#### WORK TASK:
Pictures in the data must not be copied, but everything else should be output exactly.
*** DATA PROVIDED Section Begins ***
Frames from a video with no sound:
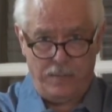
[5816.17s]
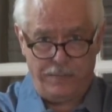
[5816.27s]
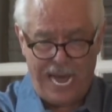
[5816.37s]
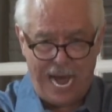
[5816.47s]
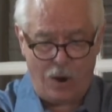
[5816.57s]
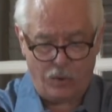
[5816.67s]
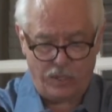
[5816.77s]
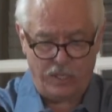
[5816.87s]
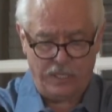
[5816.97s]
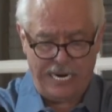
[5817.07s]

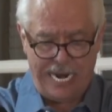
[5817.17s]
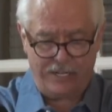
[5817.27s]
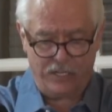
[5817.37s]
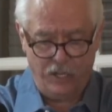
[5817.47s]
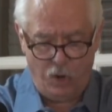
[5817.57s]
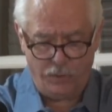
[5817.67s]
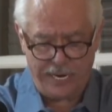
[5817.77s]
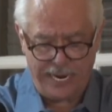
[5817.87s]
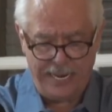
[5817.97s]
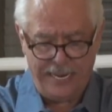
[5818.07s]
power and
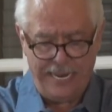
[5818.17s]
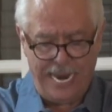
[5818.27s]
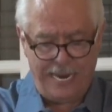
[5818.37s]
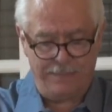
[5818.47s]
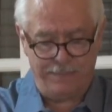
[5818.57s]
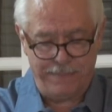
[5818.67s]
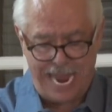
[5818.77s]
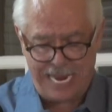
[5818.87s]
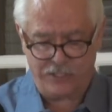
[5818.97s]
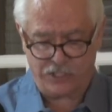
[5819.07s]
glory and
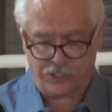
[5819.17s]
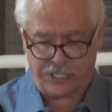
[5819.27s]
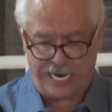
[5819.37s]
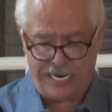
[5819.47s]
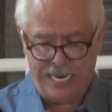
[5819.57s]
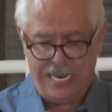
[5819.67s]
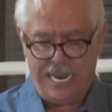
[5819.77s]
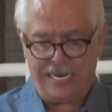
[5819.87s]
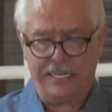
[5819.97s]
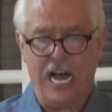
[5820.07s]
majesty.
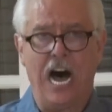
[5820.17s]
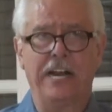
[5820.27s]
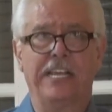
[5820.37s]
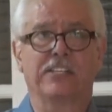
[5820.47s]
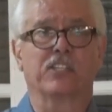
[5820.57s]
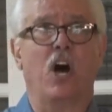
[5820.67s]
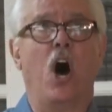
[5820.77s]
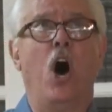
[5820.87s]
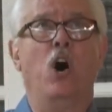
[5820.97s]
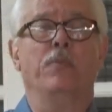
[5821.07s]
And God has
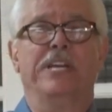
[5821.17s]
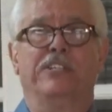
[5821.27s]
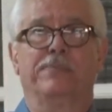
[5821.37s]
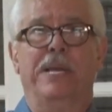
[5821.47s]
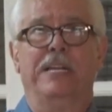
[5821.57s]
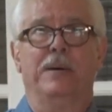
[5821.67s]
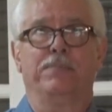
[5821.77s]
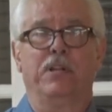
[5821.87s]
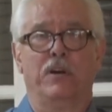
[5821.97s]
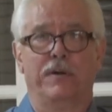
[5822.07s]
always been a
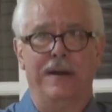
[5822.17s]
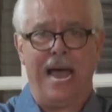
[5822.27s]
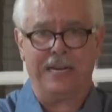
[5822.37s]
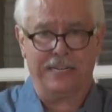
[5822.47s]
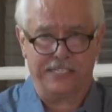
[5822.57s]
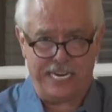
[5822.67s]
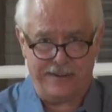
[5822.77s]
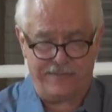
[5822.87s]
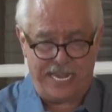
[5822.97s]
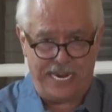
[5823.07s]
plurality
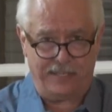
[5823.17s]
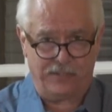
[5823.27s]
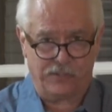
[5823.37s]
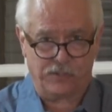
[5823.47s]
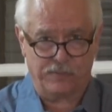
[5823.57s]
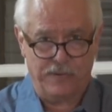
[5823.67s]
of things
*** DATA PROVIDED Section Ends ***
#### SOLUTION:
Frames from a video with no sound:
[5816.17s]
[5816.27s]
[5816.37s]
[5816.47s]
[5816.57s]
[5816.67s]
[5816.77s]
[5816.87s]
[5816.97s]
[5817.07s]

[5817.17s]
[5817.27s]
[5817.37s]
[5817.47s]
[5817.57s]
[5817.67s]
[5817.77s]
[5817.87s]
[5817.97s]
[5818.07s]
power and
[5818.17s]
[5818.27s]
[5818.37s]
[5818.47s]
[5818.57s]
[5818.67s]
[5818.77s]
[5818.87s]
[5818.97s]
[5819.07s]
glory and
[5819.17s]
[5819.27s]
[5819.37s]
[5819.47s]
[5819.57s]
[5819.67s]
[5819.77s]
[5819.87s]
[5819.97s]
[5820.07s]
majesty.
[5820.17s]
[5820.27s]
[5820.37s]
[5820.47s]
[5820.57s]
[5820.67s]
[5820.77s]
[5820.87s]
[5820.97s]
[5821.07s]
And God has
[5821.17s]
[5821.27s]
[5821.37s]
[5821.47s]
[5821.57s]
[5821.67s]
[5821.77s]
[5821.87s]
[5821.97s]
[5822.07s]
always been a
[5822.17s]
[5822.27s]
[5822.37s]
[5822.47s]
[5822.57s]
[5822.67s]
[5822.77s]
[5822.87s]
[5822.97s]
[5823.07s]
plurality
[5823.17s]
[5823.27s]
[5823.37s]
[5823.47s]
[5823.57s]
[5823.67s]
of things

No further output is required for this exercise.